■ **YOUR OBJECTIVE**
Pictures excluded, output exactly the lines from the one containing "[00:00:03.00 to 00:00:04.00]" through the last line of the listing below.

----- DATA PROVIDED -----

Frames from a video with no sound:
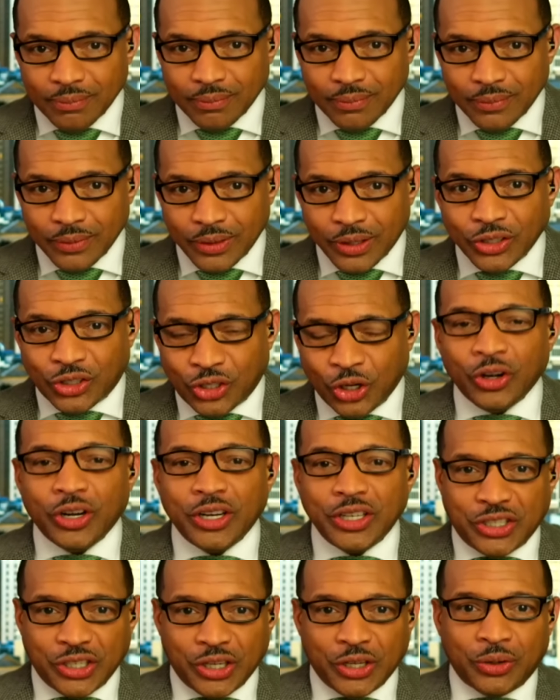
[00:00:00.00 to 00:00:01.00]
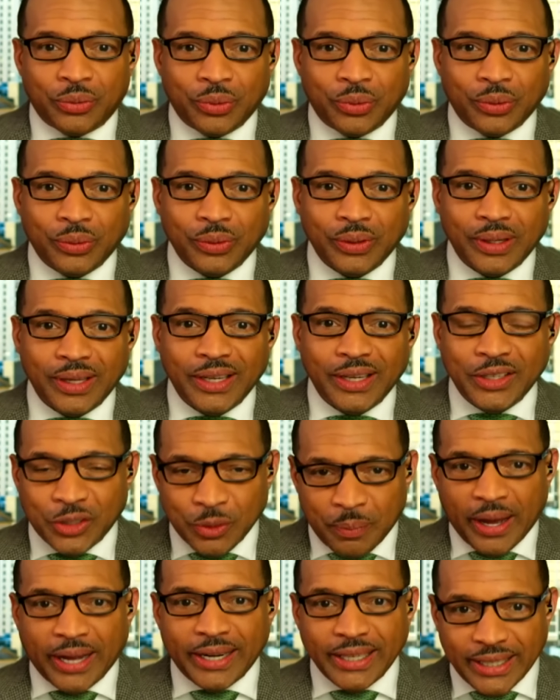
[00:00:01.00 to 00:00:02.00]
The attorney general is
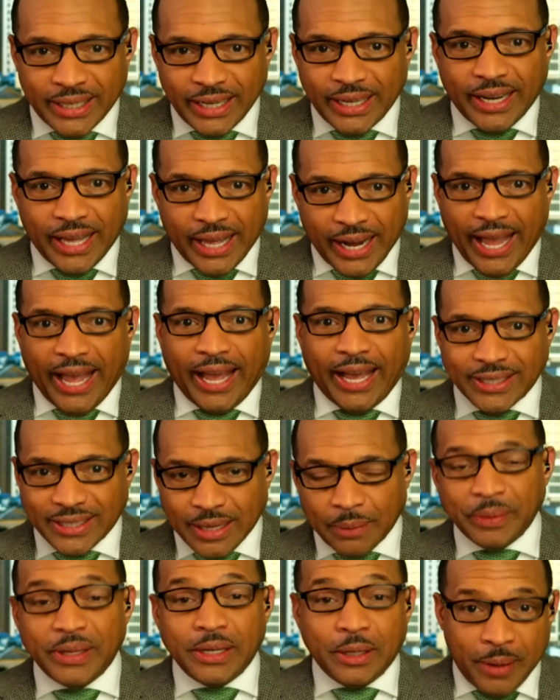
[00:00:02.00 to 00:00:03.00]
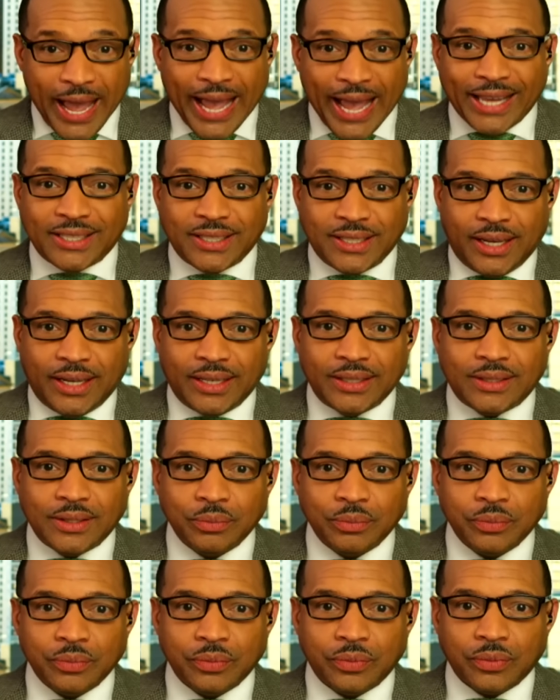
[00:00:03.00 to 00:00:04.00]
about to get that ass. I mean, them assets.
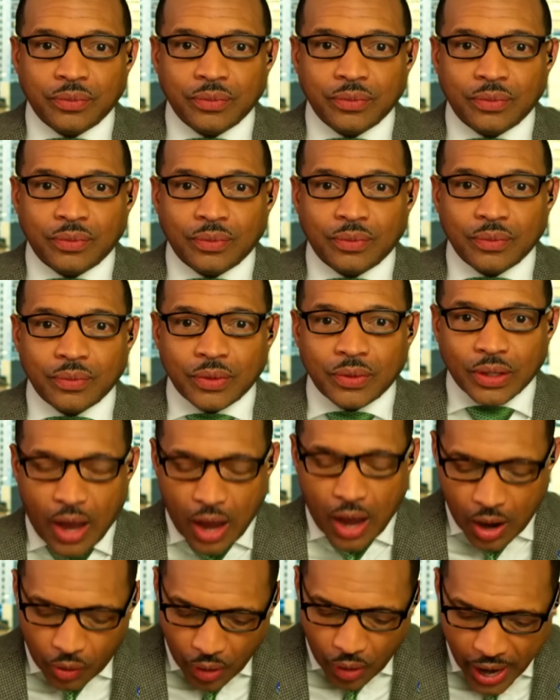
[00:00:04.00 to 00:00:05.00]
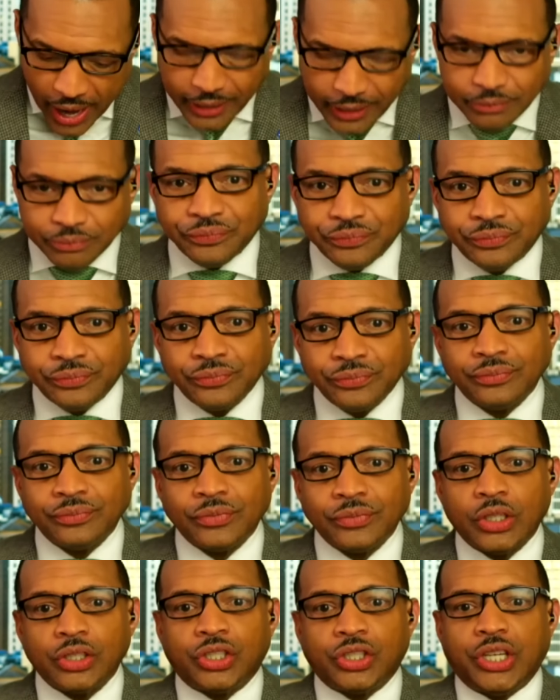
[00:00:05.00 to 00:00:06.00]
All right,
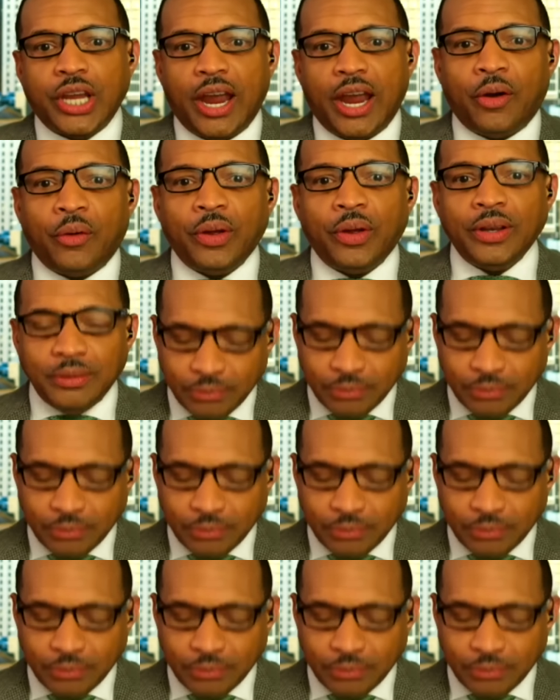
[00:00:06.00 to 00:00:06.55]
Sharon,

-----

■ **THE ANSWER**
[00:00:03.00 to 00:00:04.00]
about to get that ass. I mean, them assets.
[00:00:04.00 to 00:00:05.00]
[00:00:05.00 to 00:00:06.00]
All right,
[00:00:06.00 to 00:00:06.55]
Sharon,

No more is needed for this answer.